Justin Sullivan, Getty Images

Yahoo went searching for something in particular when it reportedly scanned all of its users' emails on the orders of a US intelligence agency -- but what?

Yahoo was scanning for the digital "signature" of a terrorist group with ties to a foreign government, according to a report Wednesday from The New York Times that cited an unnamed government official. The company adapted systems it already had in place to scan for spam, malicious software and child pornography, the report continued.

The reported email scans first came to light Tuesday when Reuters reported the company had created tools to scan all user email in response to a government directive. The story prompted privacy advocates to cry foul over Yahoo's apparent about-face on complying with government orders to hand over user data.

In 2007, Yahoo fought the legal authority behind the NSA's Prism data collection program, eventually losing its challenge. National security experts said that the government is likely to continue issuing such orders to protect the country now that so many emails and other communications are encrypted as they flow across the internet.

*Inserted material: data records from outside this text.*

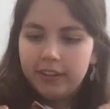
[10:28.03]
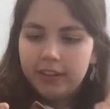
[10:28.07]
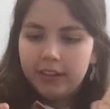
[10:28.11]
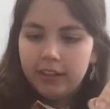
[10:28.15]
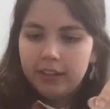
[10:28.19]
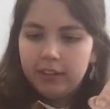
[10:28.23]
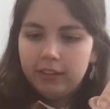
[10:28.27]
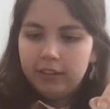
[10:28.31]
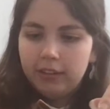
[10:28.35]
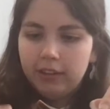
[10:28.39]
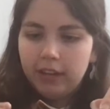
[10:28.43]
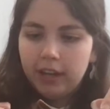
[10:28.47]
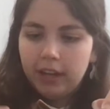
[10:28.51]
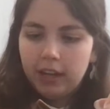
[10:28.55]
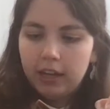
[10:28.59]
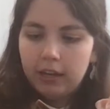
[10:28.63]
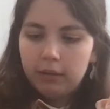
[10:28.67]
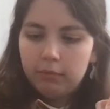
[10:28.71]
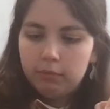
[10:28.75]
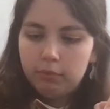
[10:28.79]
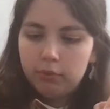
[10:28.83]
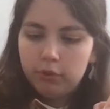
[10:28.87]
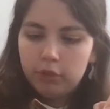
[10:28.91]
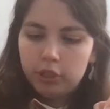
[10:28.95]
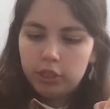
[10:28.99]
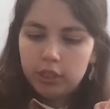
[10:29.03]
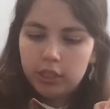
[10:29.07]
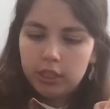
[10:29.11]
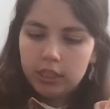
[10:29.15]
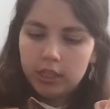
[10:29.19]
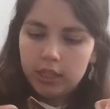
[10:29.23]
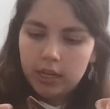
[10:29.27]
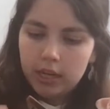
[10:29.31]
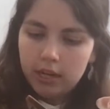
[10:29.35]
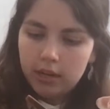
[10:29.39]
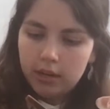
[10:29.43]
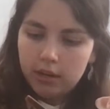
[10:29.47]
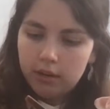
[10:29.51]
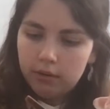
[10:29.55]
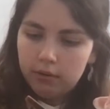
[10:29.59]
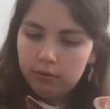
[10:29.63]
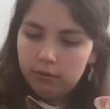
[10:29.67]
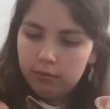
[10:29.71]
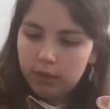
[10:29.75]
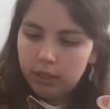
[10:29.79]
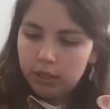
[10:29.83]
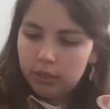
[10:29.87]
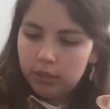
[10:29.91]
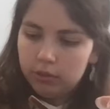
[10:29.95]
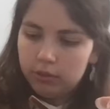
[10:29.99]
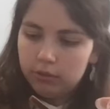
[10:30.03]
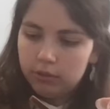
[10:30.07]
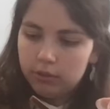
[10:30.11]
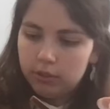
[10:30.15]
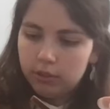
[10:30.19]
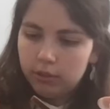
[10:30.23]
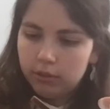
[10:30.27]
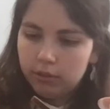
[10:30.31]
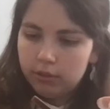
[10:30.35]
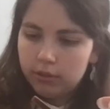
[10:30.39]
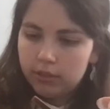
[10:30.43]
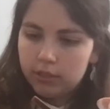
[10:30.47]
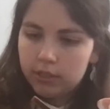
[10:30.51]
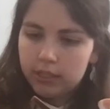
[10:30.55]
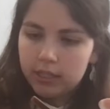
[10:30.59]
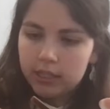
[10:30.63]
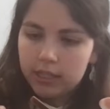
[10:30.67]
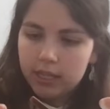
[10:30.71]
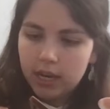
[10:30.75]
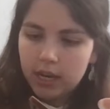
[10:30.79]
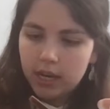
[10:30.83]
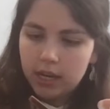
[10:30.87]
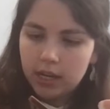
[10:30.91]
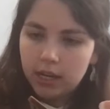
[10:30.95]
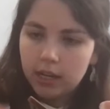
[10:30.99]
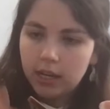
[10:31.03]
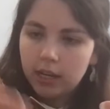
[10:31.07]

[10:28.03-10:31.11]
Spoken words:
You can kind of push it down, make sure it's all stuck.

Yahoo declined to comment further on Wednesday about the email scanning reports. Earlier on Wednesday, the company issued a statement calling the Reuters report "misleading."

"We narrowly interpret every government request for user data to minimize disclosure," the statement continued. "The mail scanning described in the article does not exist on our systems."

According to the source cited by the Times, the scan ordered by the US government on Yahoo's systems is no longer taking place. The order might have come from either the NSA or the FBI, according to Reuters' sources.

The FBI declined to comment and the NSA did not respond to requests for comment.

Updated Oct. 6, 10:25 PT: Changed to show that the FBI declined to comment.